The Scepter of Judah, Shiloh and the Messiah


The text of Genesis 49:10, "The scepter shall not depart from Judah, nor the ruler's staff from between his feet, until Shiloh comes; and to him shall be the obedience of peoples," appears to say that a Jewish sovereign authority will end, following the coming of the Messiah.  Let us read about the Scepter of Judah, Shiloh and the Messiah. 

Since the termination of Jewish self-government occurred in 70 C.E. does this imply that the Messiah came prior to this time?

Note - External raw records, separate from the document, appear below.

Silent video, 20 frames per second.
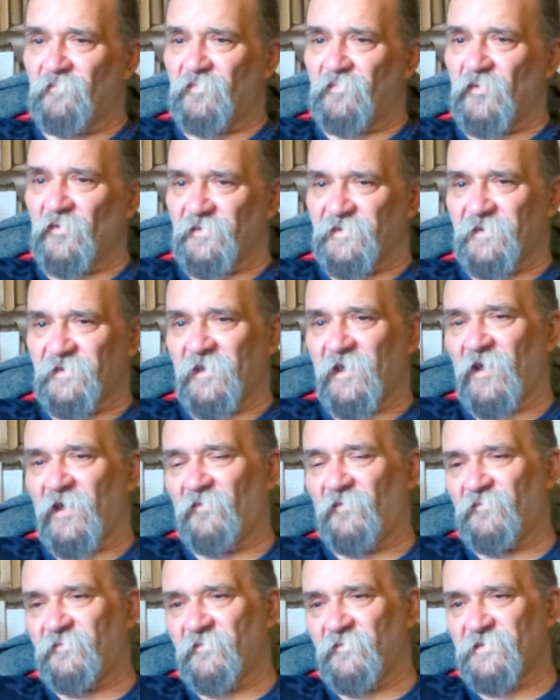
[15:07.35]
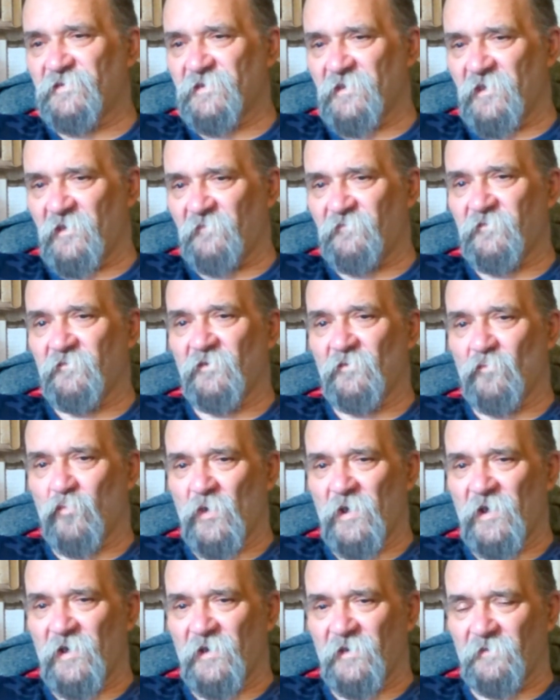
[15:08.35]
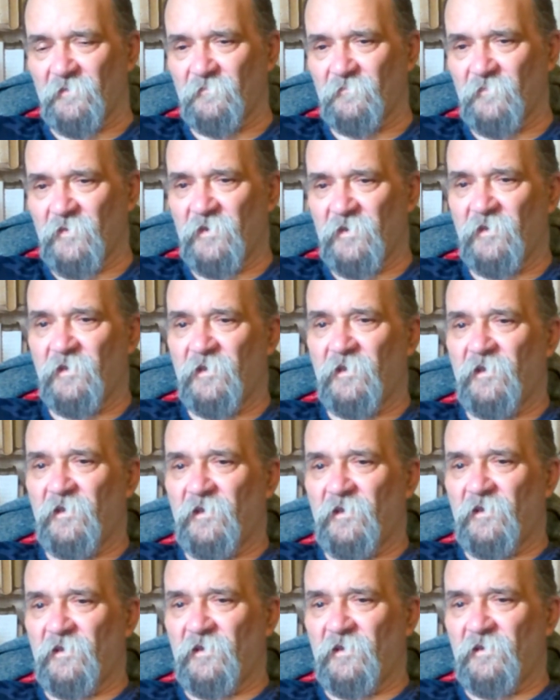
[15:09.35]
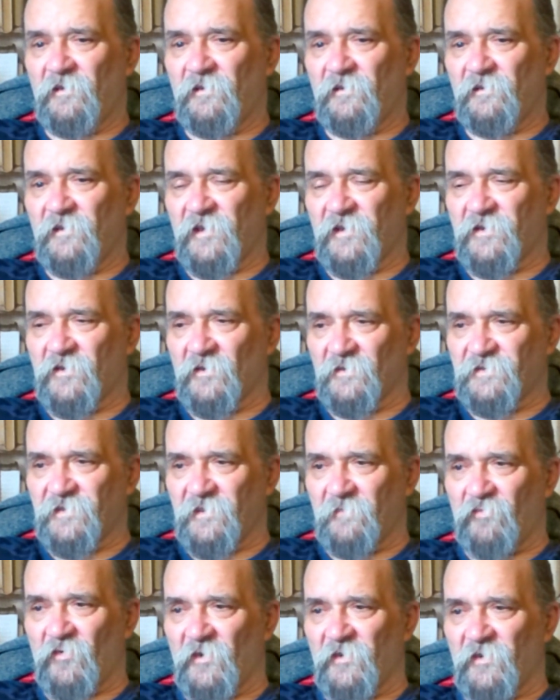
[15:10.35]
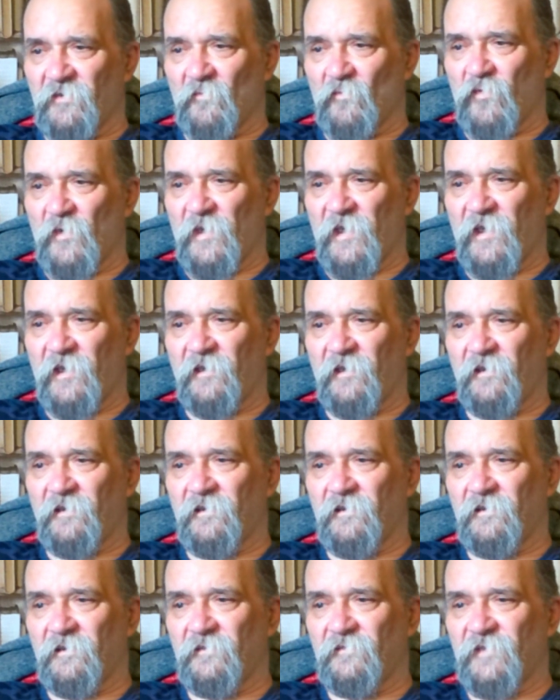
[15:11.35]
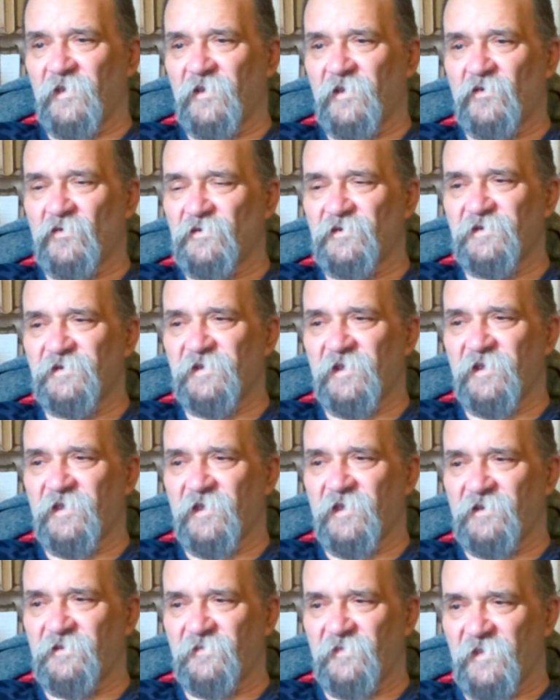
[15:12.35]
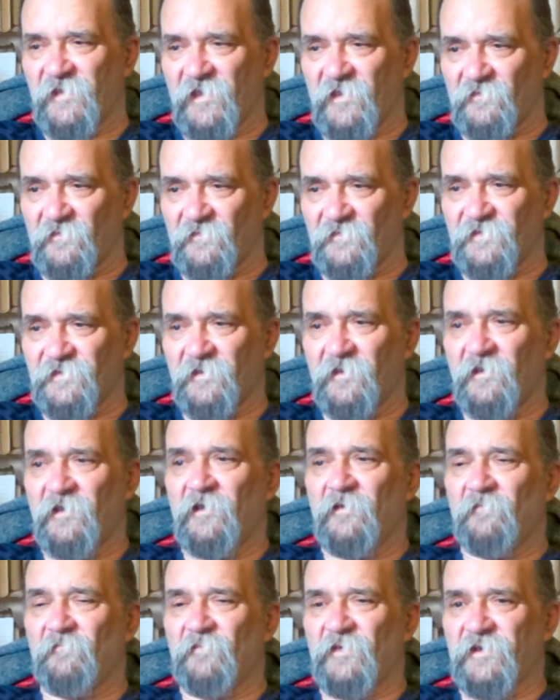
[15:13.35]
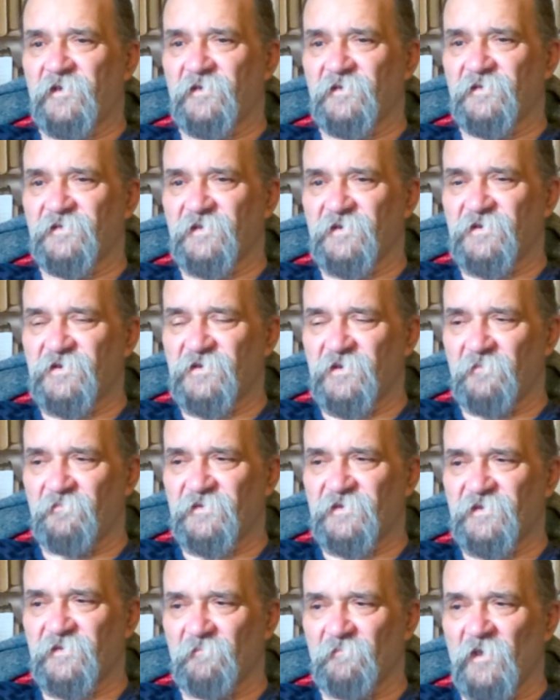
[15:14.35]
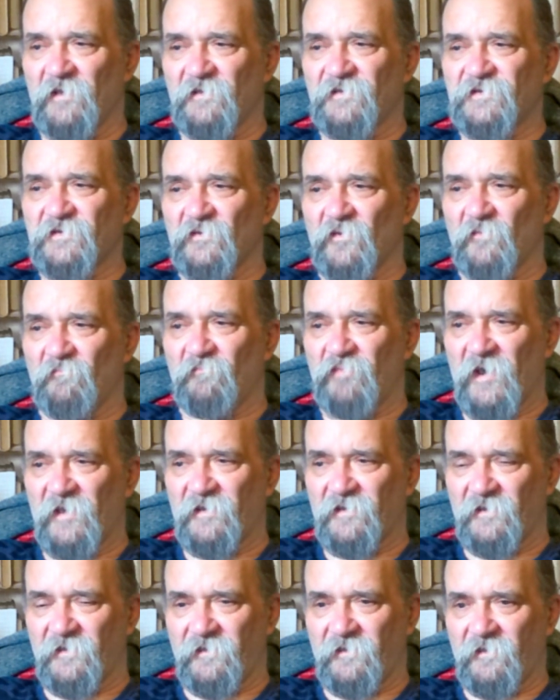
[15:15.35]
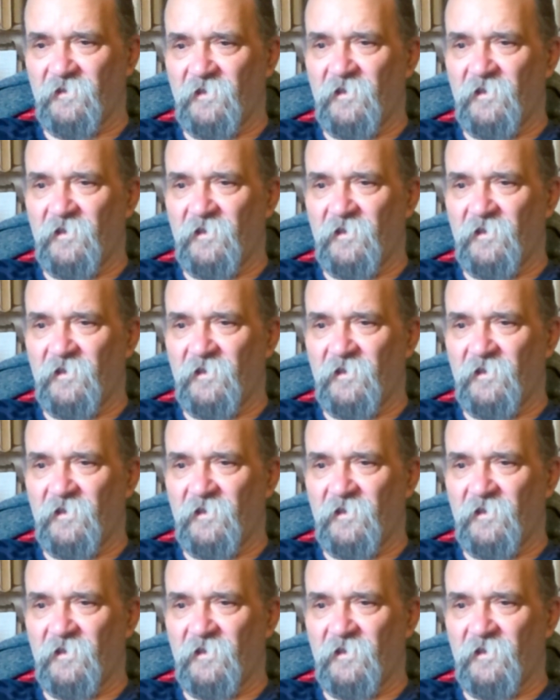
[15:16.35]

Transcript: But after a while, it got to the point where they couldn't take anything else because the ship smelled so badly,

Answer: Christians often use this verse as a prooftext for their messianic claims. But if this text is taken to mean that the scepter shall not depart from Judah until the Messiah comes, as the Christians assert, we are faced with an insoluble historical inaccuracy. The last king from the tribe of Judah, Zedekiah, was taken captive about 586 B.C.E. Following the return to Zion from the Babylonian exile, the Jews were continually subject to foreign domination--Persian, Greek, Roman--with only a brief interlude of independence during the Maccabean period (165 B.C.E. to 63 B.C.E.), whose rulers were members of the tribe of Levi. Thus, there was a period of some six hundred years, prior to the birth of Jesus, during which the scepter of leadership had departed from the tribe of Judah.

In view of this incontrovertible fact, we are compelled to interpret the verse under discussion somewhat differently from the reinterpretation imposed upon it by Christian theology. What is meant by the phrase "the scepter shall not depart" is that the right to the scepter of leadership shall always remain within the tribe of Judah, regardless of who is actually exercising authority over Israel at any given time. What is meant by the phrase "until Shiloh comes" is not that at this time the scepter of leadership will depart from Judah, but, on the contrary, from that time on, the scepter will remain in actuality within the tribe of Judah.

The adverb 'ad ("until") is used in a similar sense in a number of instances; for example: "For I will not leave you until I have done that which I have spoken to you" (Genesis 28:15), and "No man shall be able to stand before you until you have destroyed them" (Deuteronomy 7:24).

Did God leave Jacob after doing all that He promised him? Were the enemies of Israel who were killed able to stand after they were destroyed?

Even after the Messiah comes the scepter will still belong to Judah. The right to the scepter will never depart from Judah until the Messiah comes, at which time his scepter will be wielded over all nations (Isaiah 11); up to that time it was wielded over Israel alone. That this Messiah is not Jesus can best be seen from the investigation of the various messianic claims made by Christians on his behalf. As for Genesis 49:10, there is nothing in it to suggest that it applies to Jesus.